__EXERCISE MATERIALS__:
-- -- --
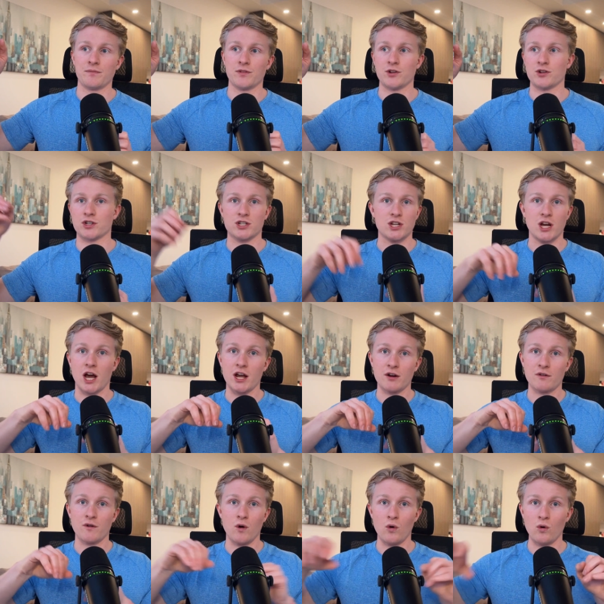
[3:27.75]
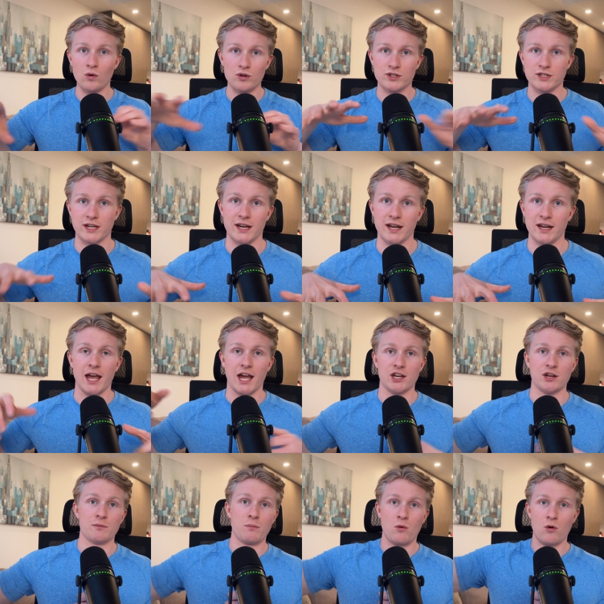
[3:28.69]
there's a ton of holes in it and
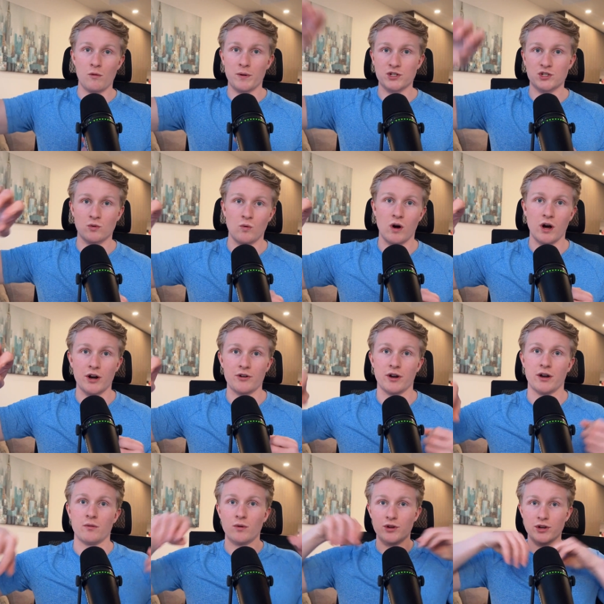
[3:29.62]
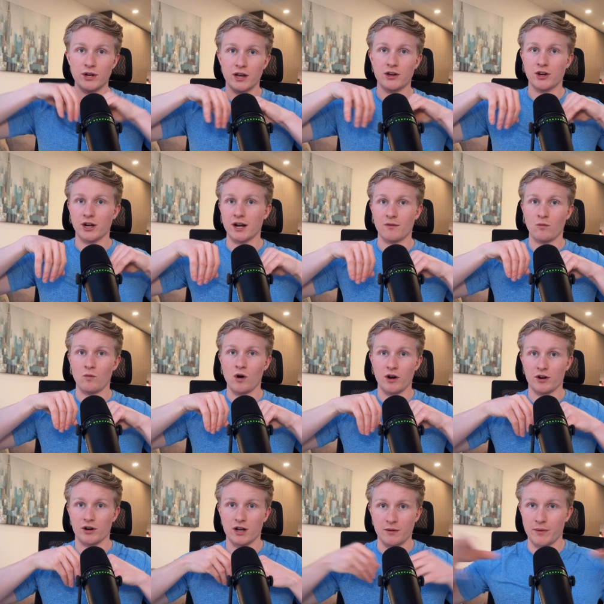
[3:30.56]
you pour a bunch of water in. Well, you're, you're going to have
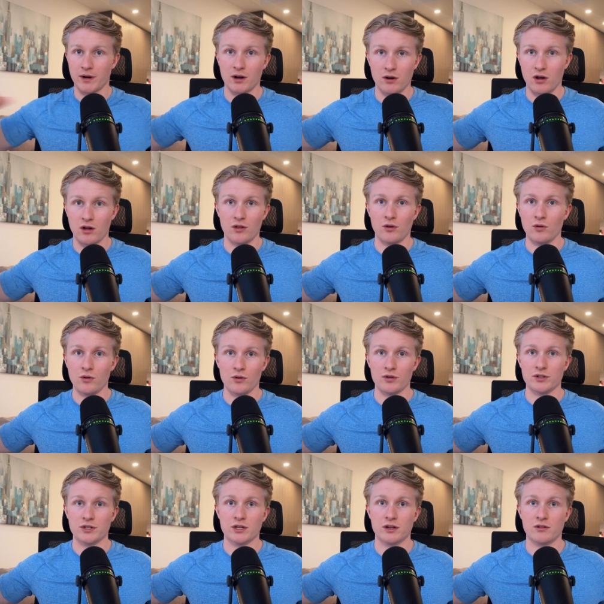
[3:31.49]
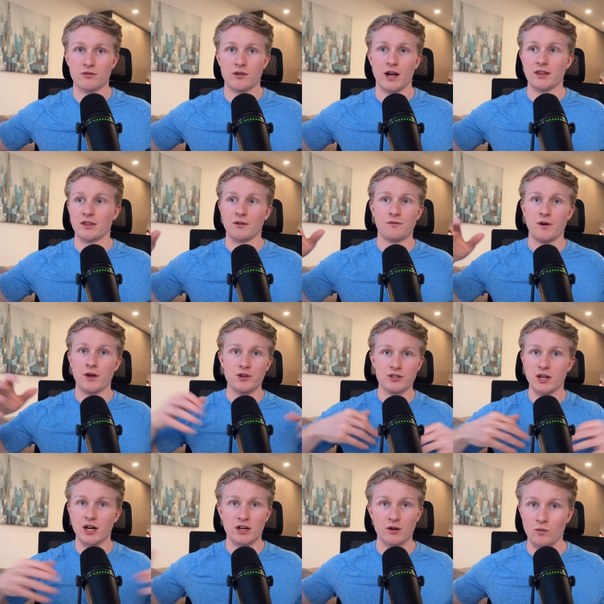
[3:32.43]
water coming out of all the holes, right? The funnel's
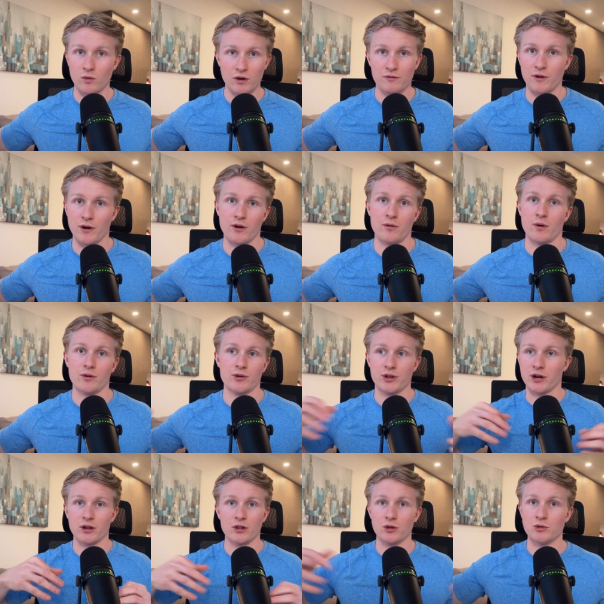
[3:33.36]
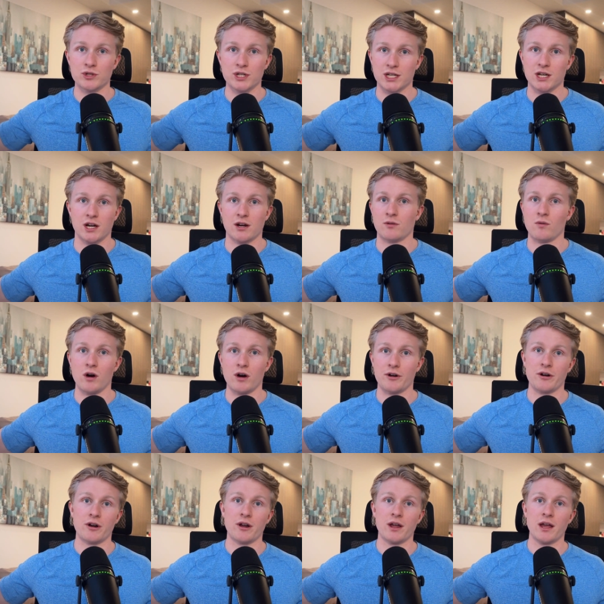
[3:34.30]
not going to work very well. You're going to lose a ton of
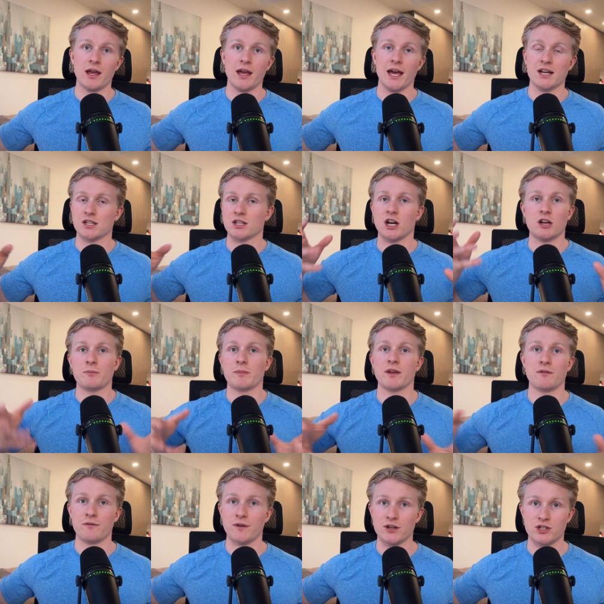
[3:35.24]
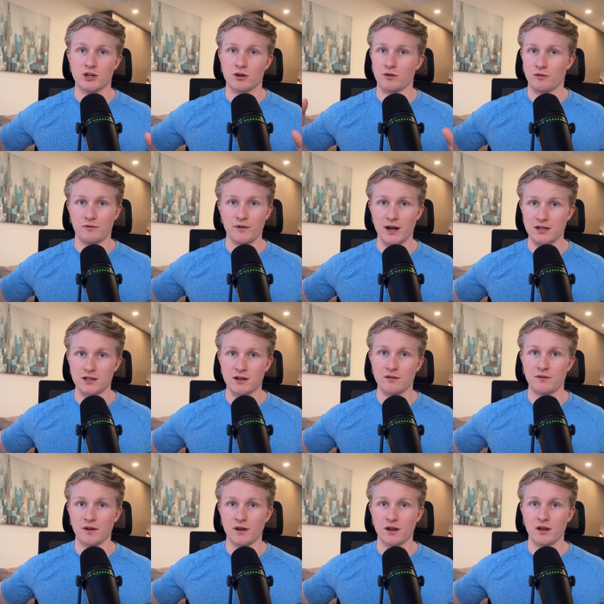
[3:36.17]
water and it's not going to be efficient or effective.
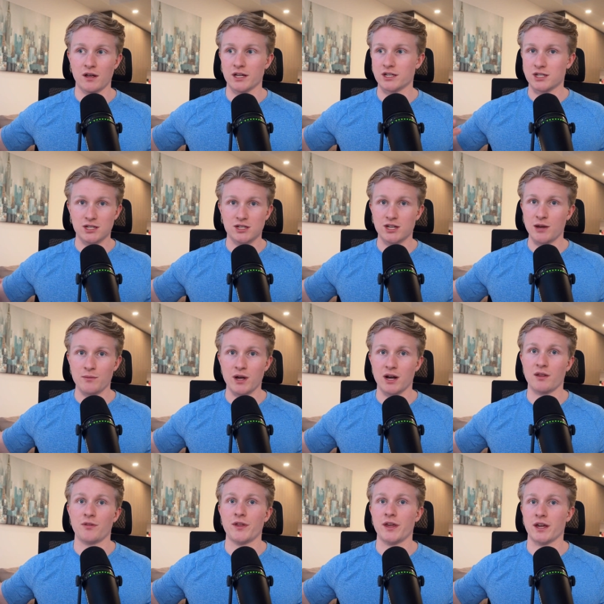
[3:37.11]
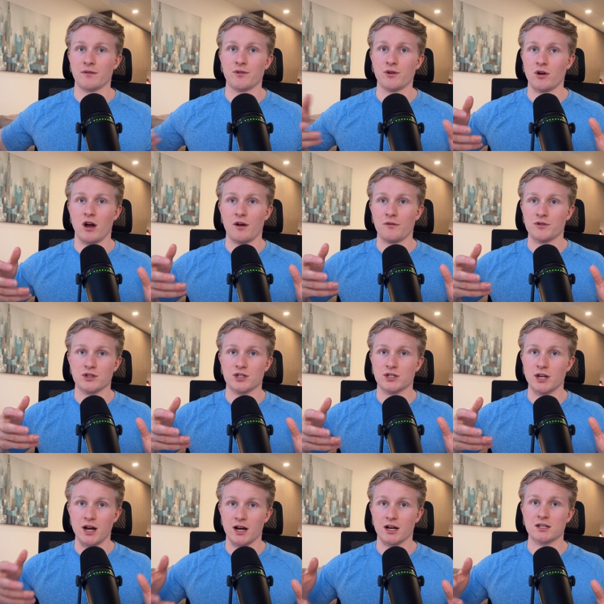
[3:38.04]
It's the same kind of thing. If your offer
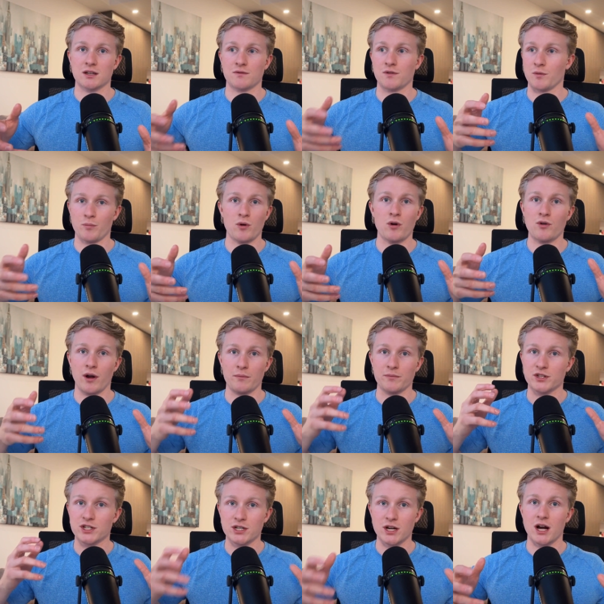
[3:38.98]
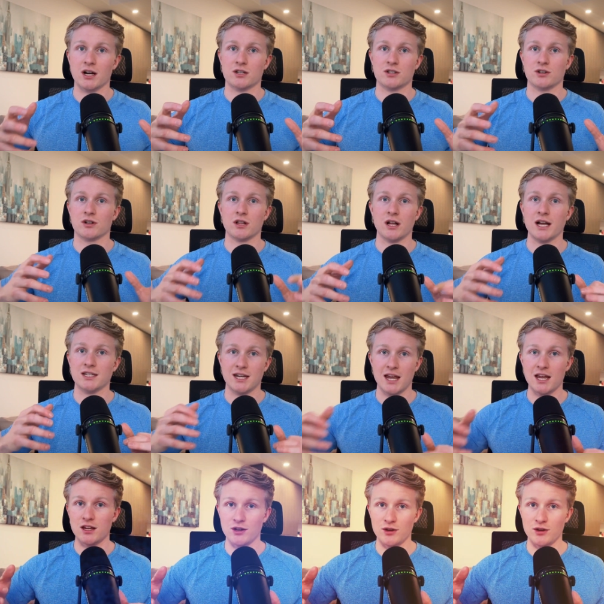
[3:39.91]
sucks, if your program sucks and your clients hate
-- -- --
__WHAT THE TASK REQUIRES__:
With the pictures removed, return all the entries exactly.

__RESPONSE FOR THIS EXERCISE__:
[3:27.75]
[3:28.69]
there's a ton of holes in it and
[3:29.62]
[3:30.56]
you pour a bunch of water in. Well, you're, you're going to have
[3:31.49]
[3:32.43]
water coming out of all the holes, right? The funnel's
[3:33.36]
[3:34.30]
not going to work very well. You're going to lose a ton of
[3:35.24]
[3:36.17]
water and it's not going to be efficient or effective.
[3:37.11]
[3:38.04]
It's the same kind of thing. If your offer
[3:38.98]
[3:39.91]
sucks, if your program sucks and your clients hate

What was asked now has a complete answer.